Picks and Pans Review: The Exile
updated 08/30/1993 AT 01:00 AM EDT
•originally published 08/30/1993 AT 01:00 AM EDT
Miami lies about 150 miles north of Havana, but for many of South Florida's Cuban exiles, the distance is unbridgeable. At least that's the contention of New York City-based freelance journalist David Rieff (Going to Miami) in the third of his thought-provoking chronicles of cities and citizens in flux.
Rieff approaches the emotionally charged issue of el exilio by telling the story of one Cuban-American family.

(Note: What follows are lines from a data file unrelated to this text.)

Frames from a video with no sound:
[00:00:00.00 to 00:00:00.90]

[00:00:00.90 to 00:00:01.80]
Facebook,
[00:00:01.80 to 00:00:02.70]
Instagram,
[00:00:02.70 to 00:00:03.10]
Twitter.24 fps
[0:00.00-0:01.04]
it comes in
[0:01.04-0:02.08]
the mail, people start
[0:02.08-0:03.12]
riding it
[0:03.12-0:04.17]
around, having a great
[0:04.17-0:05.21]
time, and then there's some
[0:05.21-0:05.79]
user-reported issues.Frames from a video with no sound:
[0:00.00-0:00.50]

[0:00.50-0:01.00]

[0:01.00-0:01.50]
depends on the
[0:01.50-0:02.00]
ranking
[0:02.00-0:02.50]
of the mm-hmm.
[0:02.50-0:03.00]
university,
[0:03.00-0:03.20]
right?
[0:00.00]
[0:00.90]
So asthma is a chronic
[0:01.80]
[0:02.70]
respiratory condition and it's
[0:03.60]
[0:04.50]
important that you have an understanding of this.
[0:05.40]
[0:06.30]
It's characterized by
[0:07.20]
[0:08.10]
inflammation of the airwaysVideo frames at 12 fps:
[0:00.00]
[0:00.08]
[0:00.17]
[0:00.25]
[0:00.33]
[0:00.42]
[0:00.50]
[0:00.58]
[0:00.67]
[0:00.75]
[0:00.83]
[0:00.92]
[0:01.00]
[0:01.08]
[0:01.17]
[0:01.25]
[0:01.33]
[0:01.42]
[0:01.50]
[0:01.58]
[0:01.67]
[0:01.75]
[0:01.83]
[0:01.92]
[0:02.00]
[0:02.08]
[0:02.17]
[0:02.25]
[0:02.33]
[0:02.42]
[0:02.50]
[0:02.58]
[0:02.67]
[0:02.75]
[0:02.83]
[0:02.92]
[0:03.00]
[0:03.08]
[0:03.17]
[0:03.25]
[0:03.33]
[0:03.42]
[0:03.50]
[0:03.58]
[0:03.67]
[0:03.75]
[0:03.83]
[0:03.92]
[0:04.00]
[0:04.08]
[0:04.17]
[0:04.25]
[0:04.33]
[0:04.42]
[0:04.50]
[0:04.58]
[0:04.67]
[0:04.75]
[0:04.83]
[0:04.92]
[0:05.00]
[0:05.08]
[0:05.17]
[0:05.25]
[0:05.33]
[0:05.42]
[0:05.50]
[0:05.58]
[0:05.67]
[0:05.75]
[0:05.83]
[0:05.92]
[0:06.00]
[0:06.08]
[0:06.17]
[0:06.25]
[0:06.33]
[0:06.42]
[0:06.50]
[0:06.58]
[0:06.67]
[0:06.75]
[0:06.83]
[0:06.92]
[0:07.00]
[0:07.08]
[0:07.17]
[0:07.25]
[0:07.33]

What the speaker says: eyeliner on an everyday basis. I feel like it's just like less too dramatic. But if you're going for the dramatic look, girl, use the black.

Having departed from their homeland as teens, architect Raul Rodriguez and his wife, Ninon, a teacher, are, like so many of their compadres, torn between golden memories of the Havana they left and the new life they have made in Miami for themselves and their thoroughly Americanized son, Rully.
But instead of just dreaming about their lost Eden, the Rodriguezes take several journeys (two of them with the author) back home. There they painfully recognize the widening chasm between the two communities; in some respects the closest thing to the Havana of their dreams now lies on this side of the Florida Strait.
When Rieff strays from the story of one family's struggle and gets bogged down in political observations, his narrative suffers. Still, this is a perceptive look at a provocative topic. (Simon & Schuster, $21)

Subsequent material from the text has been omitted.